**Your assignment**
Your job is to retype all of the data word for word, leaving every image out.

**Records for processing**
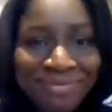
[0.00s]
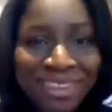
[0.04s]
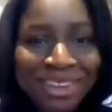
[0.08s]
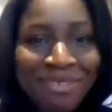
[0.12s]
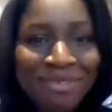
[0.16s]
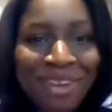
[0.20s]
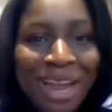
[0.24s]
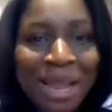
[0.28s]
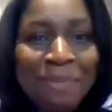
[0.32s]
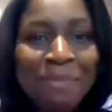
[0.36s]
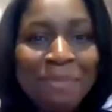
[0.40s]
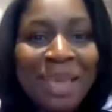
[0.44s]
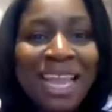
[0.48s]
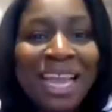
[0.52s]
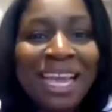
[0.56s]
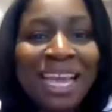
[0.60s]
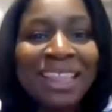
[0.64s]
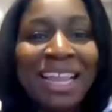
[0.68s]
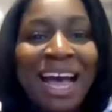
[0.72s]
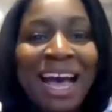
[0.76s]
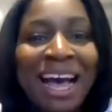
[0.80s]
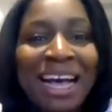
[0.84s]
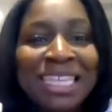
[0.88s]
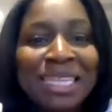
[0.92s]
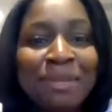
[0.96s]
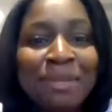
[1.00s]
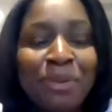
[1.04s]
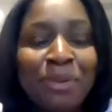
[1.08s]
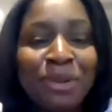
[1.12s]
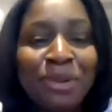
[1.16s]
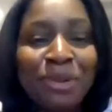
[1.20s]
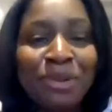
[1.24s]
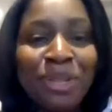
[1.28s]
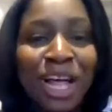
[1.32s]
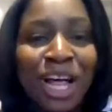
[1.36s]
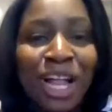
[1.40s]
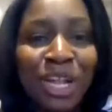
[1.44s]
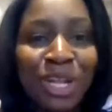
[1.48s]
right? Being in the
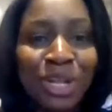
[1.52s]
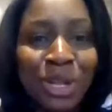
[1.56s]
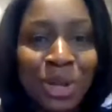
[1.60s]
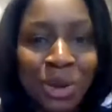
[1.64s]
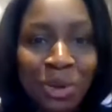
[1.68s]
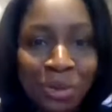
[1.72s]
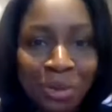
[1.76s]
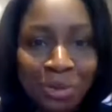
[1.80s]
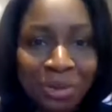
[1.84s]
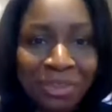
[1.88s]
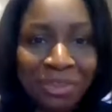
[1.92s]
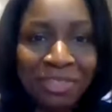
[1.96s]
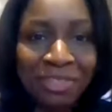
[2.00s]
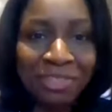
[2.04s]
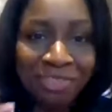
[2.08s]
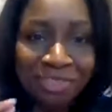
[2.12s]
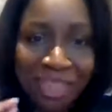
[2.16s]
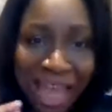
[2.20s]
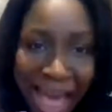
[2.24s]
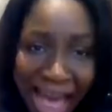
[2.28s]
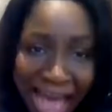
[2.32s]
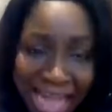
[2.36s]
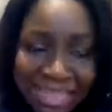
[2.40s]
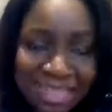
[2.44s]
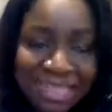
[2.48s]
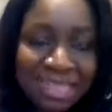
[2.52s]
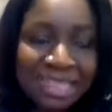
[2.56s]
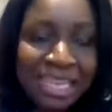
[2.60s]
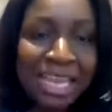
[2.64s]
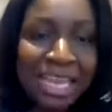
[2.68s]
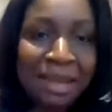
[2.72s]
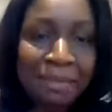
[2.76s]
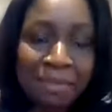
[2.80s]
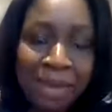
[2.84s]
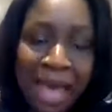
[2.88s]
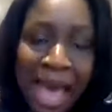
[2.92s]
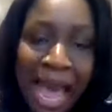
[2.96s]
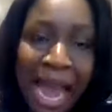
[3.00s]
hospital alone. That's the
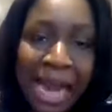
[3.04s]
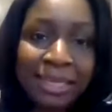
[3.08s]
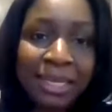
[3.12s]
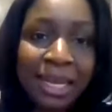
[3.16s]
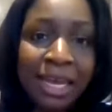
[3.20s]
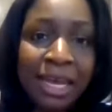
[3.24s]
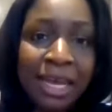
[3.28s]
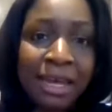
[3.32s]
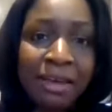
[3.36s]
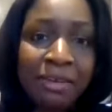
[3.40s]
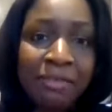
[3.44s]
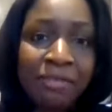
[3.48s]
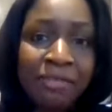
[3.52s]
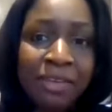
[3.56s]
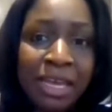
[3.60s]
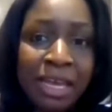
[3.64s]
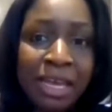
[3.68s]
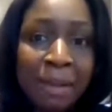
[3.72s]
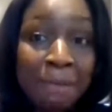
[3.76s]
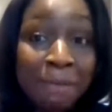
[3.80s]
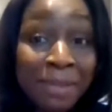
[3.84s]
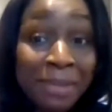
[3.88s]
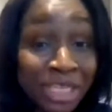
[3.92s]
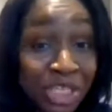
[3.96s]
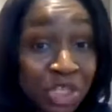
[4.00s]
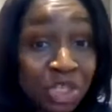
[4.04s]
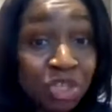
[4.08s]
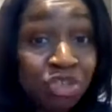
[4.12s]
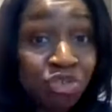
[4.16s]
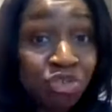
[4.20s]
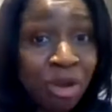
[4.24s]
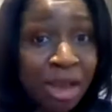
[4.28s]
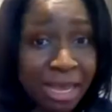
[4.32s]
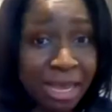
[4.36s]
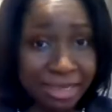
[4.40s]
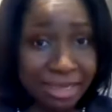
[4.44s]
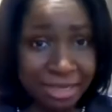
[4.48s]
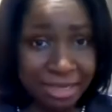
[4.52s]
impact of
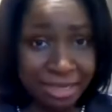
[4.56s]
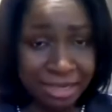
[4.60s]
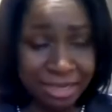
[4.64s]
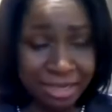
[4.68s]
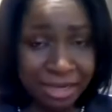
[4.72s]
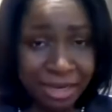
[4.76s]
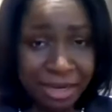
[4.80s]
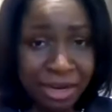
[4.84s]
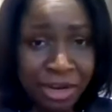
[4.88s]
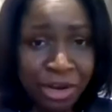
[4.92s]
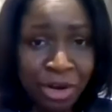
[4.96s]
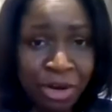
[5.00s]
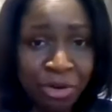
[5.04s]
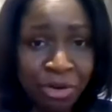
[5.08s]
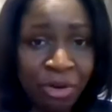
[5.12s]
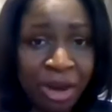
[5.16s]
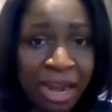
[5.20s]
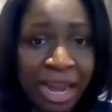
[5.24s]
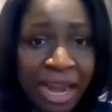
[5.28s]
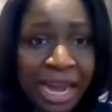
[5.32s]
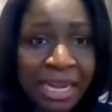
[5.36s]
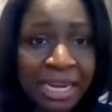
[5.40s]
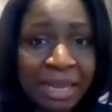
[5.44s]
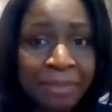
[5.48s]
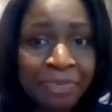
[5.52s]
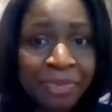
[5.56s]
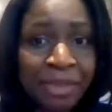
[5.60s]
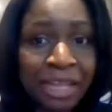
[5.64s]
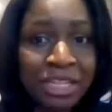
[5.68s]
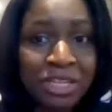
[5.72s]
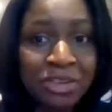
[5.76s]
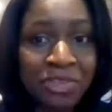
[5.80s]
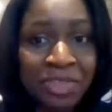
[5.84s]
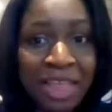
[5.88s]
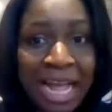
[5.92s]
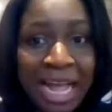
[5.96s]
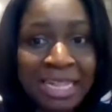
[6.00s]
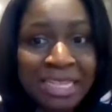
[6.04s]
mistrust, right? And
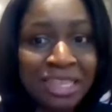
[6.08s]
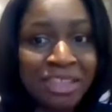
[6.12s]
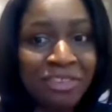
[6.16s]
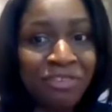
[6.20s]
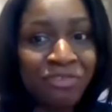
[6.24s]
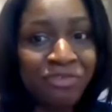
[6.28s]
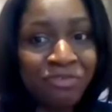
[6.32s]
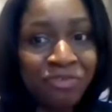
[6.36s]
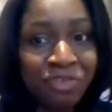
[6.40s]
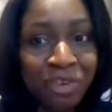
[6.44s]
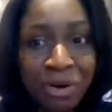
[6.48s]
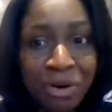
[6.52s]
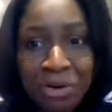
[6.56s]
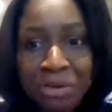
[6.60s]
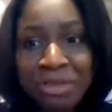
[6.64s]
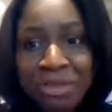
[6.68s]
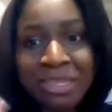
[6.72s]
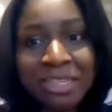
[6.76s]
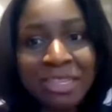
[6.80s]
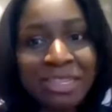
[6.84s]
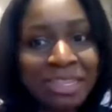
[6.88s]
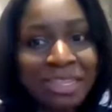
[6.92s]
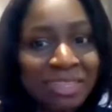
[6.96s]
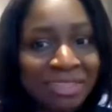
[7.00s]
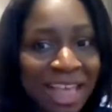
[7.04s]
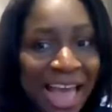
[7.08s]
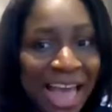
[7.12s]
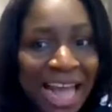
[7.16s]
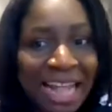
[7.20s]
so that's the first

**Output**
[0.00s]
[0.04s]
[0.08s]
[0.12s]
[0.16s]
[0.20s]
[0.24s]
[0.28s]
[0.32s]
[0.36s]
[0.40s]
[0.44s]
[0.48s]
[0.52s]
[0.56s]
[0.60s]
[0.64s]
[0.68s]
[0.72s]
[0.76s]
[0.80s]
[0.84s]
[0.88s]
[0.92s]
[0.96s]
[1.00s]
[1.04s]
[1.08s]
[1.12s]
[1.16s]
[1.20s]
[1.24s]
[1.28s]
[1.32s]
[1.36s]
[1.40s]
[1.44s]
[1.48s]
right? Being in the
[1.52s]
[1.56s]
[1.60s]
[1.64s]
[1.68s]
[1.72s]
[1.76s]
[1.80s]
[1.84s]
[1.88s]
[1.92s]
[1.96s]
[2.00s]
[2.04s]
[2.08s]
[2.12s]
[2.16s]
[2.20s]
[2.24s]
[2.28s]
[2.32s]
[2.36s]
[2.40s]
[2.44s]
[2.48s]
[2.52s]
[2.56s]
[2.60s]
[2.64s]
[2.68s]
[2.72s]
[2.76s]
[2.80s]
[2.84s]
[2.88s]
[2.92s]
[2.96s]
[3.00s]
hospital alone. That's the
[3.04s]
[3.08s]
[3.12s]
[3.16s]
[3.20s]
[3.24s]
[3.28s]
[3.32s]
[3.36s]
[3.40s]
[3.44s]
[3.48s]
[3.52s]
[3.56s]
[3.60s]
[3.64s]
[3.68s]
[3.72s]
[3.76s]
[3.80s]
[3.84s]
[3.88s]
[3.92s]
[3.96s]
[4.00s]
[4.04s]
[4.08s]
[4.12s]
[4.16s]
[4.20s]
[4.24s]
[4.28s]
[4.32s]
[4.36s]
[4.40s]
[4.44s]
[4.48s]
[4.52s]
impact of
[4.56s]
[4.60s]
[4.64s]
[4.68s]
[4.72s]
[4.76s]
[4.80s]
[4.84s]
[4.88s]
[4.92s]
[4.96s]
[5.00s]
[5.04s]
[5.08s]
[5.12s]
[5.16s]
[5.20s]
[5.24s]
[5.28s]
[5.32s]
[5.36s]
[5.40s]
[5.44s]
[5.48s]
[5.52s]
[5.56s]
[5.60s]
[5.64s]
[5.68s]
[5.72s]
[5.76s]
[5.80s]
[5.84s]
[5.88s]
[5.92s]
[5.96s]
[6.00s]
[6.04s]
mistrust, right? And
[6.08s]
[6.12s]
[6.16s]
[6.20s]
[6.24s]
[6.28s]
[6.32s]
[6.36s]
[6.40s]
[6.44s]
[6.48s]
[6.52s]
[6.56s]
[6.60s]
[6.64s]
[6.68s]
[6.72s]
[6.76s]
[6.80s]
[6.84s]
[6.88s]
[6.92s]
[6.96s]
[7.00s]
[7.04s]
[7.08s]
[7.12s]
[7.16s]
[7.20s]
so that's the first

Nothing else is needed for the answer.